__What to work on__
Could you output, word for word, only the lines from the line with "[0:02.13-0:03.20]" to the end of the entries, including both ends? Omit the pictures.

__Source information__
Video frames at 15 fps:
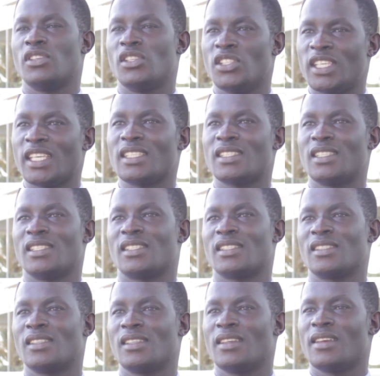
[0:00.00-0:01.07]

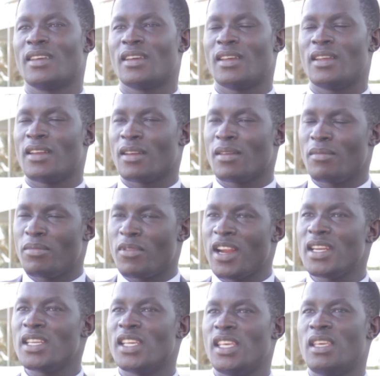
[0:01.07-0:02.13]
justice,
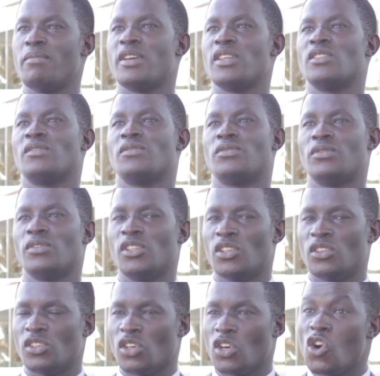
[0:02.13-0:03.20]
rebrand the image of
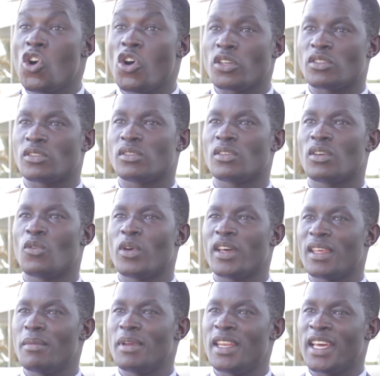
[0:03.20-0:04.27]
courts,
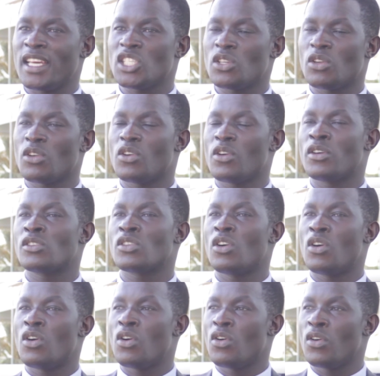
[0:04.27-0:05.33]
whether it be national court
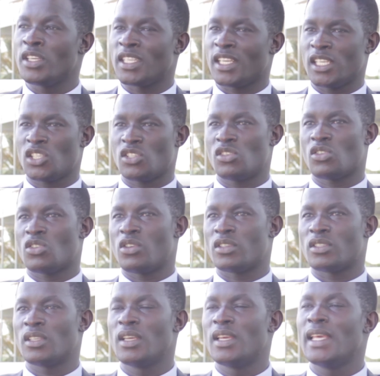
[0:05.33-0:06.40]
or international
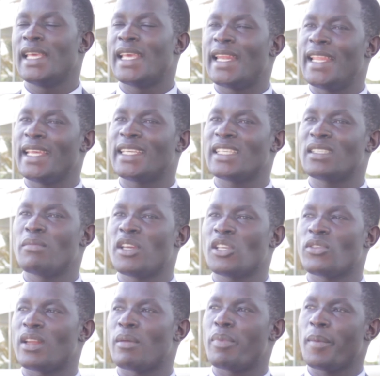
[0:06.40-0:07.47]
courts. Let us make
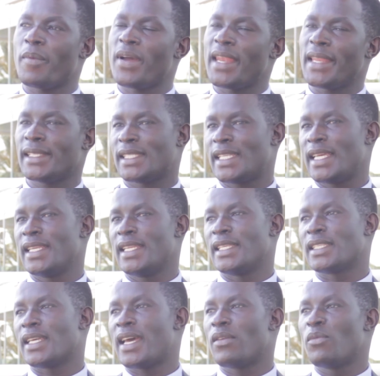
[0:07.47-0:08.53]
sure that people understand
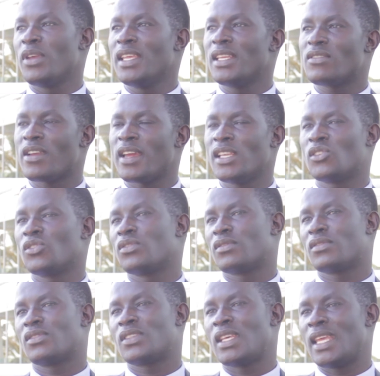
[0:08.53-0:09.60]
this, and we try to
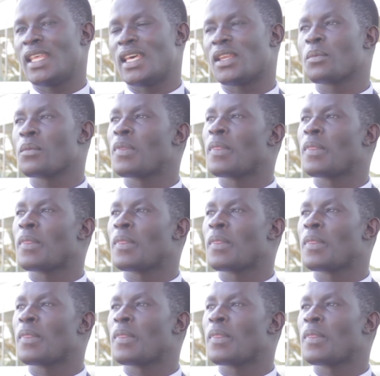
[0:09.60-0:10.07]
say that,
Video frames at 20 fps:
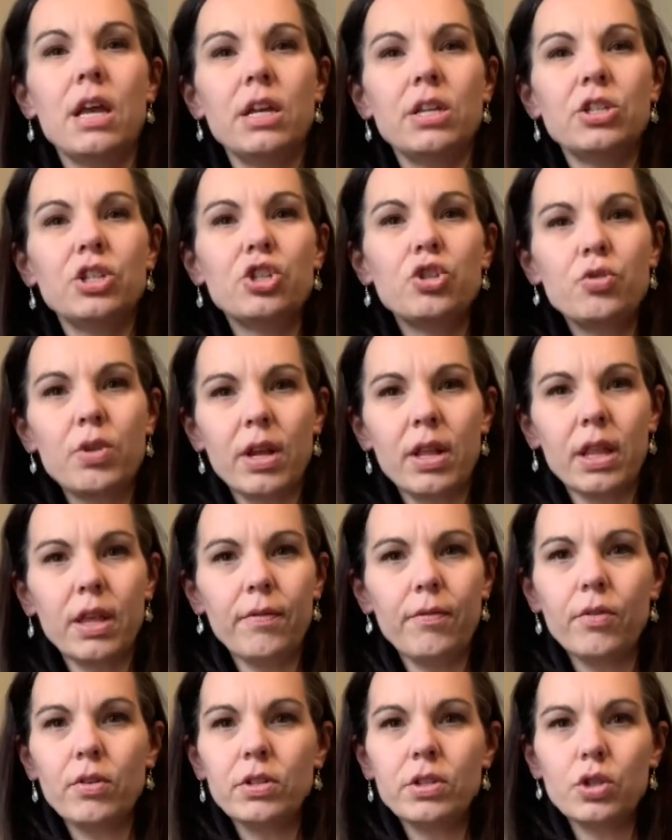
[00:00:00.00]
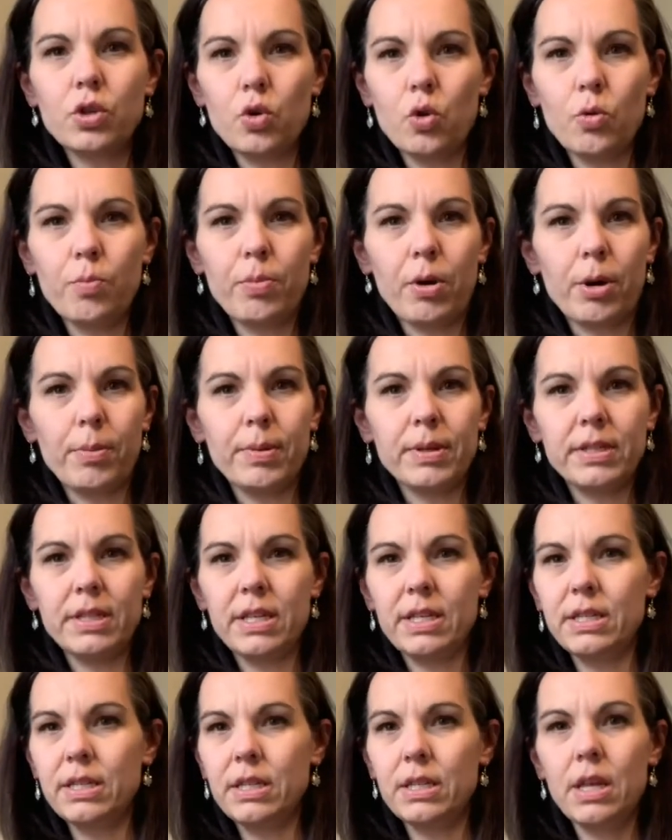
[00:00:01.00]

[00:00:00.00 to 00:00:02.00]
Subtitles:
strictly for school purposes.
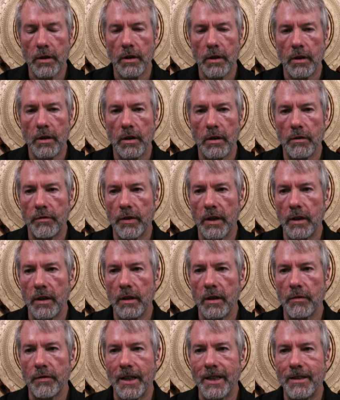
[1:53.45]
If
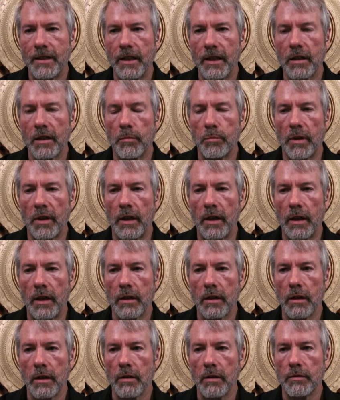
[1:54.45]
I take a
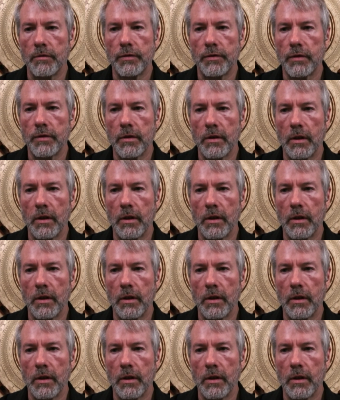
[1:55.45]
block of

__Response box__
[0:02.13-0:03.20]
rebrand the image of
[0:03.20-0:04.27]
courts,
[0:04.27-0:05.33]
whether it be national court
[0:05.33-0:06.40]
or international
[0:06.40-0:07.47]
courts. Let us make
[0:07.47-0:08.53]
sure that people understand
[0:08.53-0:09.60]
this, and we try to
[0:09.60-0:10.07]
say that,
Video frames at 20 fps:
[00:00:00.00]
[00:00:01.00]

[00:00:00.00 to 00:00:02.00]
Subtitles:
strictly for school purposes.
[1:53.45]
If
[1:54.45]
I take a
[1:55.45]
block of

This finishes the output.